I have which I think is a pretty general problem. Namely, to recast a bipartite adjacency matrix in a list of a list of nodes. In Pandas, that would mean transform from a specific pd.DataFrame
format to a specific pd.Series
format.
For non discrete-math people, this looks like the following transformation:
From
df = pd.DataFrame(columns=['item1','item2','item3'],
index=['foo','bar','qux'],
data = [[1,1,0],[0,1,1],[0,0,0]])
which looks like
item1 item2 item3
foo 1 1 0
bar 0 1 1
qux 0 0 0
To
srs = pd.Series([['item1','item2'],['item2','item3'],[]],index=['foo','bar','qux'])
that looks like
foo [item1, item2]
bar [item2, item3]
qux []
dtype: object
I have partially achieved this goal with the following code:
df_1 = df.stack().reset_index()
srs = df_1.loc[df_1[0]==1].groupby('level_0')['level_1'].apply(list)
which, together with being slightly unreadable, has the issue of having dropped poor qux
along the way.
Is there any shorter path to the desired result?
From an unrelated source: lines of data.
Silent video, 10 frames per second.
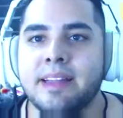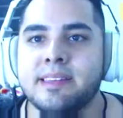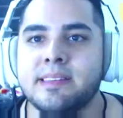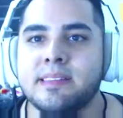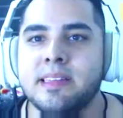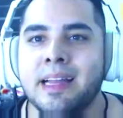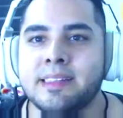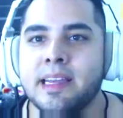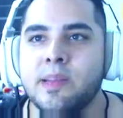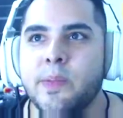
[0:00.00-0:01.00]

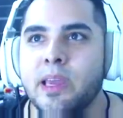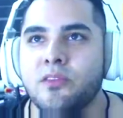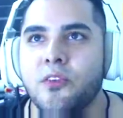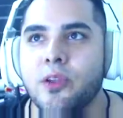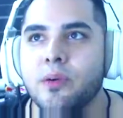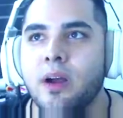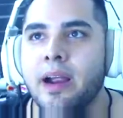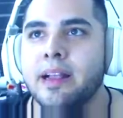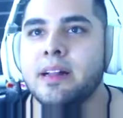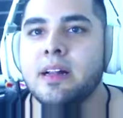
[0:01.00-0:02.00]
that's gonna be it for you. All
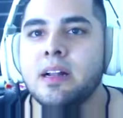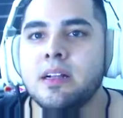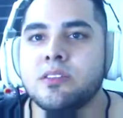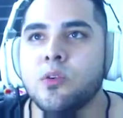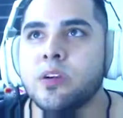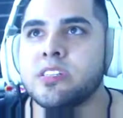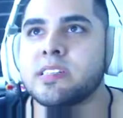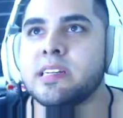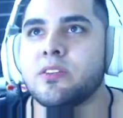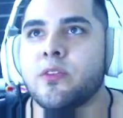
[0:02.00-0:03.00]
right. So we're
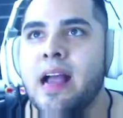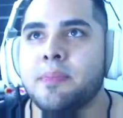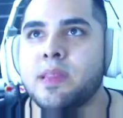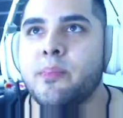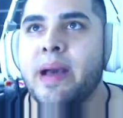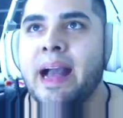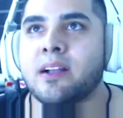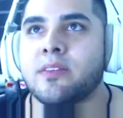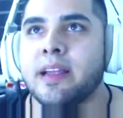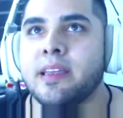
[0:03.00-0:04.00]
just gonna wrap the
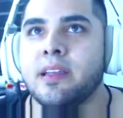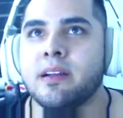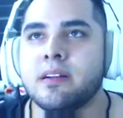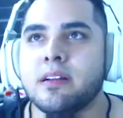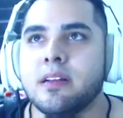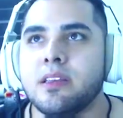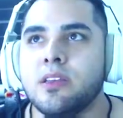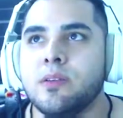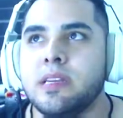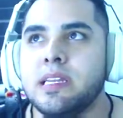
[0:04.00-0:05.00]
back right here. You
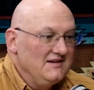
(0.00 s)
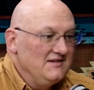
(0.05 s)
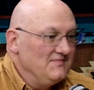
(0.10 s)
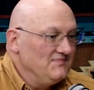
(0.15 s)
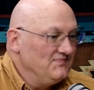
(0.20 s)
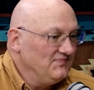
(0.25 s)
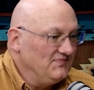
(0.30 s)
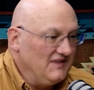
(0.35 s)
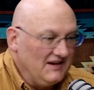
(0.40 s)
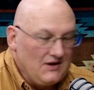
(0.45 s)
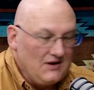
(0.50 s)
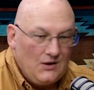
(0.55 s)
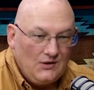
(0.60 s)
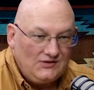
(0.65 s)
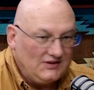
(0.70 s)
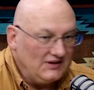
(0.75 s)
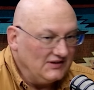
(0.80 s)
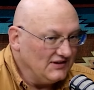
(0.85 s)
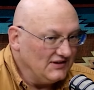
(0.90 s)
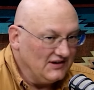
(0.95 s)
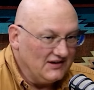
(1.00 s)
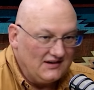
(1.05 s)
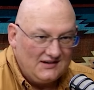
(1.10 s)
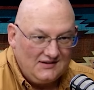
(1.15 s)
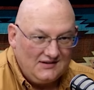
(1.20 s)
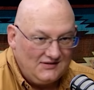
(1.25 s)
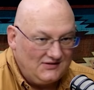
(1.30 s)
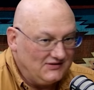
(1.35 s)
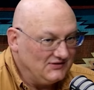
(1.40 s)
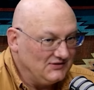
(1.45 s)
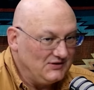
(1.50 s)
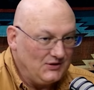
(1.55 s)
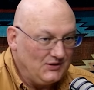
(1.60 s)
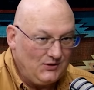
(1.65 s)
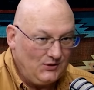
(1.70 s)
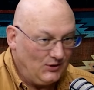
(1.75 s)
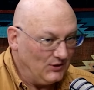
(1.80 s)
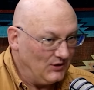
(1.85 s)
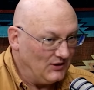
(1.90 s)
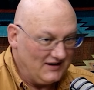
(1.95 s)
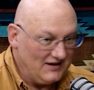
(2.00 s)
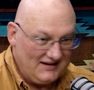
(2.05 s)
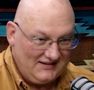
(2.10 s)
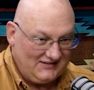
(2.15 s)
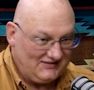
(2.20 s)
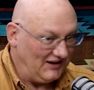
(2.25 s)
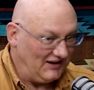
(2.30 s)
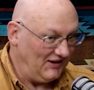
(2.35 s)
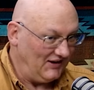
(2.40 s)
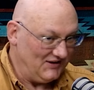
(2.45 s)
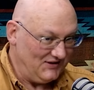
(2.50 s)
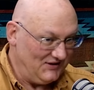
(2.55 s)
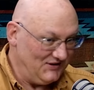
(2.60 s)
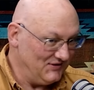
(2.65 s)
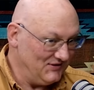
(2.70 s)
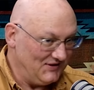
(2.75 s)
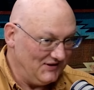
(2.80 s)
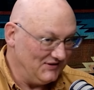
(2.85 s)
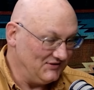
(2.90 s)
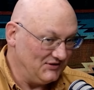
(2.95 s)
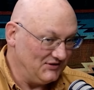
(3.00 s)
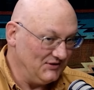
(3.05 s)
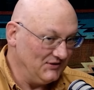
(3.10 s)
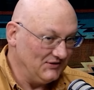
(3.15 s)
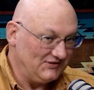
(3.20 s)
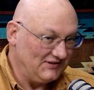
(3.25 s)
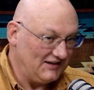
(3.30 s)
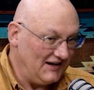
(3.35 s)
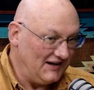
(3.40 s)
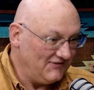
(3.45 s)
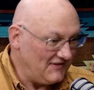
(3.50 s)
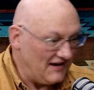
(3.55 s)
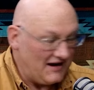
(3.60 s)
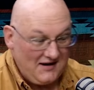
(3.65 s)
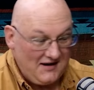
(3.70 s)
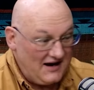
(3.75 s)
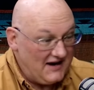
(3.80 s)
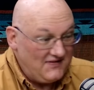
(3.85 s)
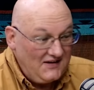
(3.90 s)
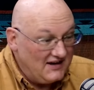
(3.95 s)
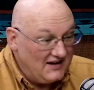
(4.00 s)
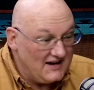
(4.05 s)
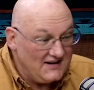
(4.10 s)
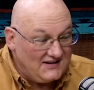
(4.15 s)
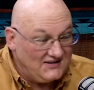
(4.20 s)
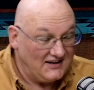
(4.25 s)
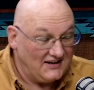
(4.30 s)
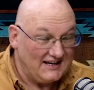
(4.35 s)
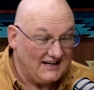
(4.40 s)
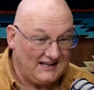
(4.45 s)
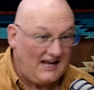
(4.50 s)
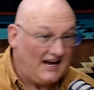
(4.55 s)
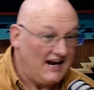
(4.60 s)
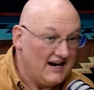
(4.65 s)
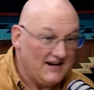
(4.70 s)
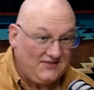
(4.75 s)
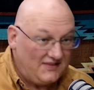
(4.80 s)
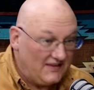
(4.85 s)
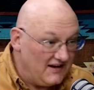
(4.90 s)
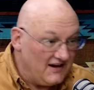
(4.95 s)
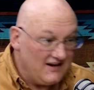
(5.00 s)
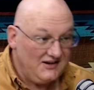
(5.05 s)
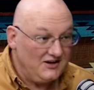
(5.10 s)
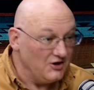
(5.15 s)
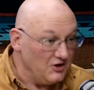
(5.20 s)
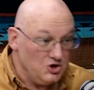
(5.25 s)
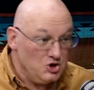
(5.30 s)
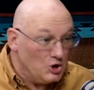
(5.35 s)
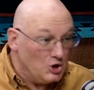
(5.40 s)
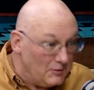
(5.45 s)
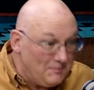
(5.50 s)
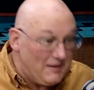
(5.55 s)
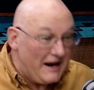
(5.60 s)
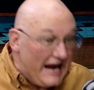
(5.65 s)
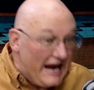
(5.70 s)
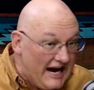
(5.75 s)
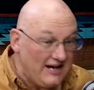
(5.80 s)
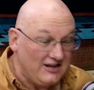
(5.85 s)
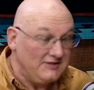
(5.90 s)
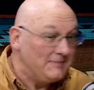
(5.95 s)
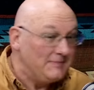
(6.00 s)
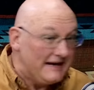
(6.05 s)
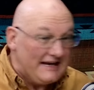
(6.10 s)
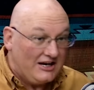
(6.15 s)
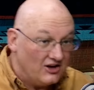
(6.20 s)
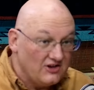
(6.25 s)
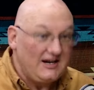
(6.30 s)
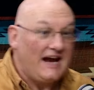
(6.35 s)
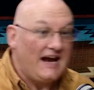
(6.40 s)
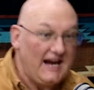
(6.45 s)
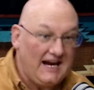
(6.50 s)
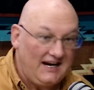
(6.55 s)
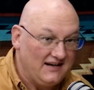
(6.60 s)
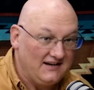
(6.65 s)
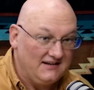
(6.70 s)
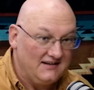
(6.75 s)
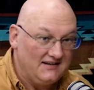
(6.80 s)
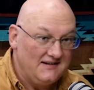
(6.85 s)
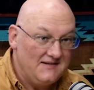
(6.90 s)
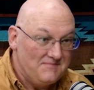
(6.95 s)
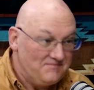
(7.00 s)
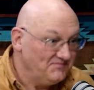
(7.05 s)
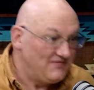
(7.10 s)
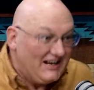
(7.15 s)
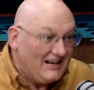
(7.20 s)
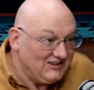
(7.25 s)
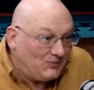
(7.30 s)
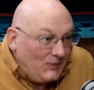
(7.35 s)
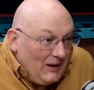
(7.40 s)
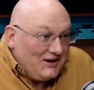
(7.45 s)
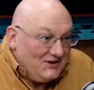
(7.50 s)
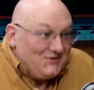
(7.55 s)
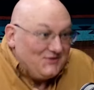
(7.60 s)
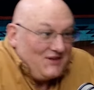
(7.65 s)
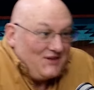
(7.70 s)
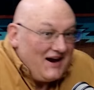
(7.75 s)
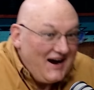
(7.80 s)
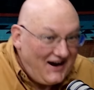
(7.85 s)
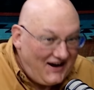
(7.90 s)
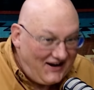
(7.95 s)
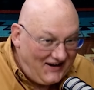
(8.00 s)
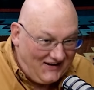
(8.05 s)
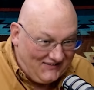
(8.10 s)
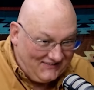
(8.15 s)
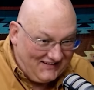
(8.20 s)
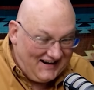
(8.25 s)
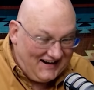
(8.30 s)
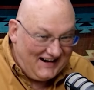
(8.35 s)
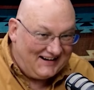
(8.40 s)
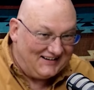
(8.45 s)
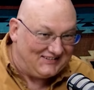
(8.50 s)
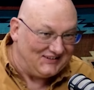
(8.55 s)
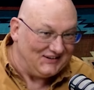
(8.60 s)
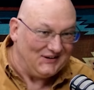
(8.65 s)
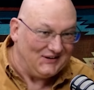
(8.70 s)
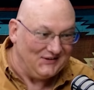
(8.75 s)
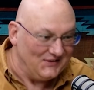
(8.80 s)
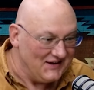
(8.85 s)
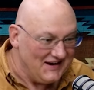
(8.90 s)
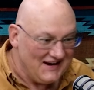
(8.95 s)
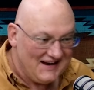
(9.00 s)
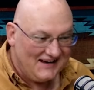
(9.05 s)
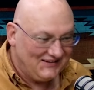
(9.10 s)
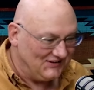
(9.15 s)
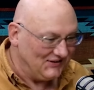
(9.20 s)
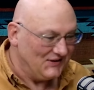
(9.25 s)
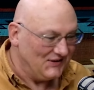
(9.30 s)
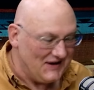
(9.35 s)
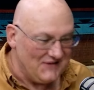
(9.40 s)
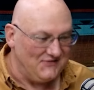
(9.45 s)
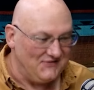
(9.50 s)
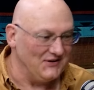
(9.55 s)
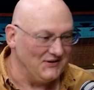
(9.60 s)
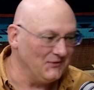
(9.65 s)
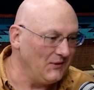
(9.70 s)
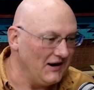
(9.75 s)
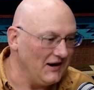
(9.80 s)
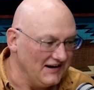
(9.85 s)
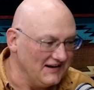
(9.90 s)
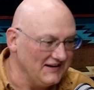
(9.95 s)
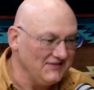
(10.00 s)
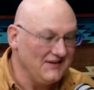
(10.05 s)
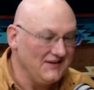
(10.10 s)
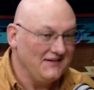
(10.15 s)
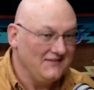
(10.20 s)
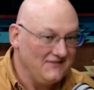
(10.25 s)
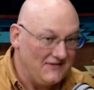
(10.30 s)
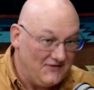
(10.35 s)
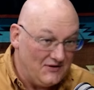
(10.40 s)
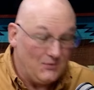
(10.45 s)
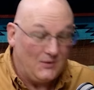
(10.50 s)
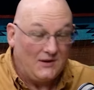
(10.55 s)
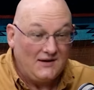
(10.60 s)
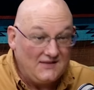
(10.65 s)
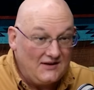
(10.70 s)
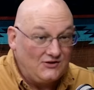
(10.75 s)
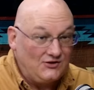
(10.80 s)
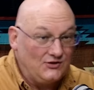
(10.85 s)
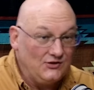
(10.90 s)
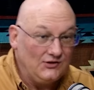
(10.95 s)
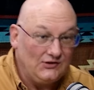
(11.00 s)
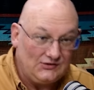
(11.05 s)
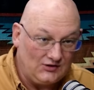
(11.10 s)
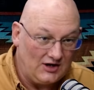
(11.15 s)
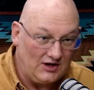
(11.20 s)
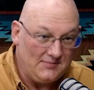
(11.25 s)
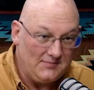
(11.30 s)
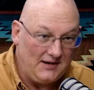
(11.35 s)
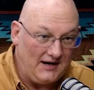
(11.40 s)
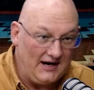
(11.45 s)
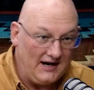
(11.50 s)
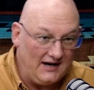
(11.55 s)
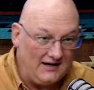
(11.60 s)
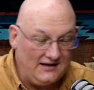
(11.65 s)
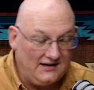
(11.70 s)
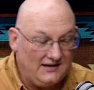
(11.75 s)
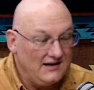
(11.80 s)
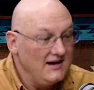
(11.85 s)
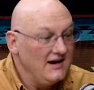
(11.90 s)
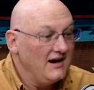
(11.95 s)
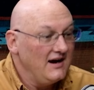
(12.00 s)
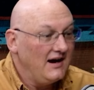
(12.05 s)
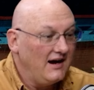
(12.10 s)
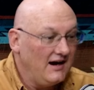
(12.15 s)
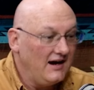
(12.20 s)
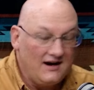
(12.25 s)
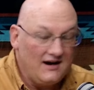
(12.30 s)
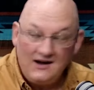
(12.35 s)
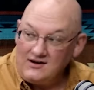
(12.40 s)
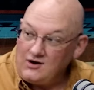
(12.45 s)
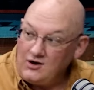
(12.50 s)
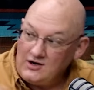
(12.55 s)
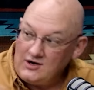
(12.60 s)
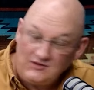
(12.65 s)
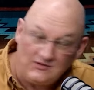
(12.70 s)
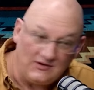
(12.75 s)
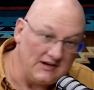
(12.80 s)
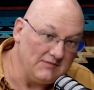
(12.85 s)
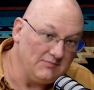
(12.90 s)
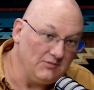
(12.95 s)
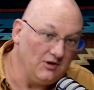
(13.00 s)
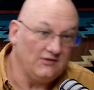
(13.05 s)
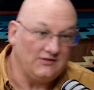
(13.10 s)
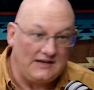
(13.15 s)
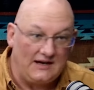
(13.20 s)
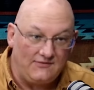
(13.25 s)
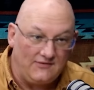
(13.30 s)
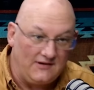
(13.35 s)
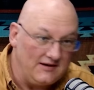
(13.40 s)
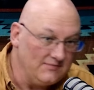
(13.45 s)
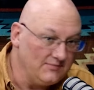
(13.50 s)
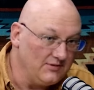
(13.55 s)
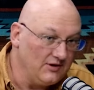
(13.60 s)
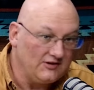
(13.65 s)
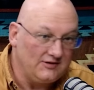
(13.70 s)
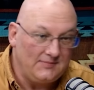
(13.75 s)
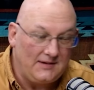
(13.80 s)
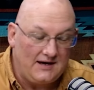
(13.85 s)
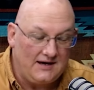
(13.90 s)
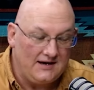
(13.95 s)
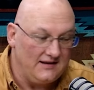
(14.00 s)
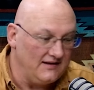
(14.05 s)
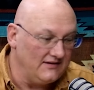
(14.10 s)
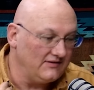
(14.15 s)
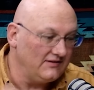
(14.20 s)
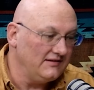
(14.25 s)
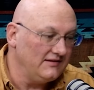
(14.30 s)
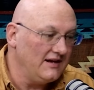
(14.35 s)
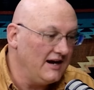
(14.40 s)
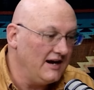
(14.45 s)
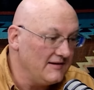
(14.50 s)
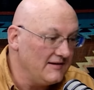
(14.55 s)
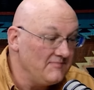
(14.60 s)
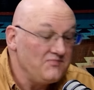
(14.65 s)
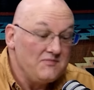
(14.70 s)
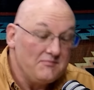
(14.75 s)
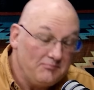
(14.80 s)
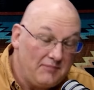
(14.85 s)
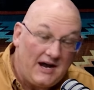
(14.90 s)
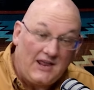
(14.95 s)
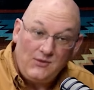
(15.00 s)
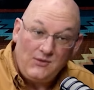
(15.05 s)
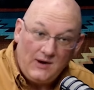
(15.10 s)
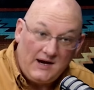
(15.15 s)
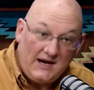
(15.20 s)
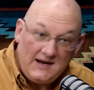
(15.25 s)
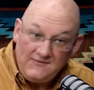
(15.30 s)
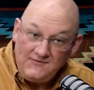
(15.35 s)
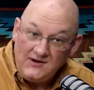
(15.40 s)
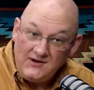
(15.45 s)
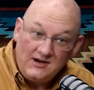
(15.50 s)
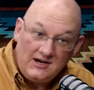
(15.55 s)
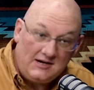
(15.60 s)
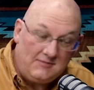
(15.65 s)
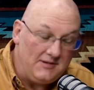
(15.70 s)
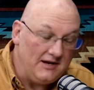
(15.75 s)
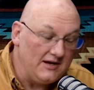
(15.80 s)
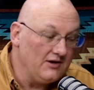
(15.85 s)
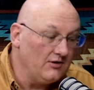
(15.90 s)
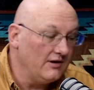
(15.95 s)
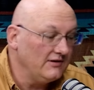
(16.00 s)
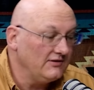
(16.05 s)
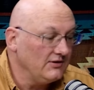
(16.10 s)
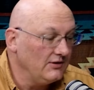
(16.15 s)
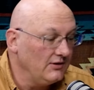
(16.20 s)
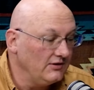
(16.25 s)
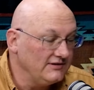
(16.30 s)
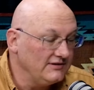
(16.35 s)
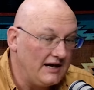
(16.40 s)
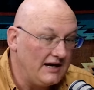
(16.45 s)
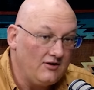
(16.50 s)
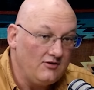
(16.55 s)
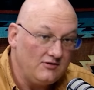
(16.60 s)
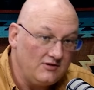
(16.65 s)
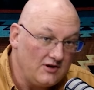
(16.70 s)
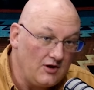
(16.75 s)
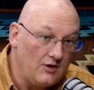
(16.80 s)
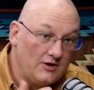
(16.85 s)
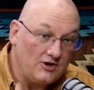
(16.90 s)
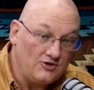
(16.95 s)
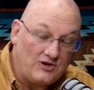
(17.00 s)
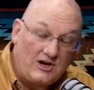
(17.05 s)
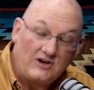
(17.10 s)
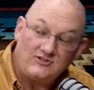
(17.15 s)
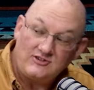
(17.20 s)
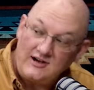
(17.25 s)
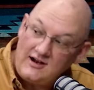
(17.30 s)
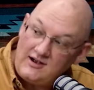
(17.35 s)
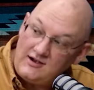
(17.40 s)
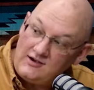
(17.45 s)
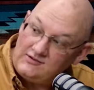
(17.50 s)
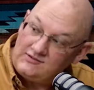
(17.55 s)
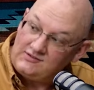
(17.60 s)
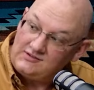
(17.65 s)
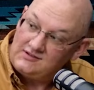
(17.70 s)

the ghost hunters tour is telling you the true stuff I, they're not necessarily lying you, are paying to be entertained right that's why you're there right so so if you're wanting the if you're wanting the true story behind it uh, cody's written books i've written books about it this and that by the way if you're going to be going to old town go to treasure house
If want avoid reshape by stack
and groupby
here is possible use list comprehension with convert 0,1
to boolean by DataFrame.astype
and then filter columns names, last pass it to Series
constructor:
print([list(df.columns[x]) for x in df.astype(bool).to_numpy()])
[['item1', 'item2'], ['item2', 'item3'], []]
s = pd.Series([list(df.columns[x]) for x in df.astype(bool).to_numpy()], index=df.index)
print(s)
foo [item1, item2]
bar [item2, item3]
qux []
dtype: object
If also performance is important use:
c = df.columns.to_numpy()
s = pd.Series([list(c[x]) for x in df.astype(bool).to_numpy()], index=df.index)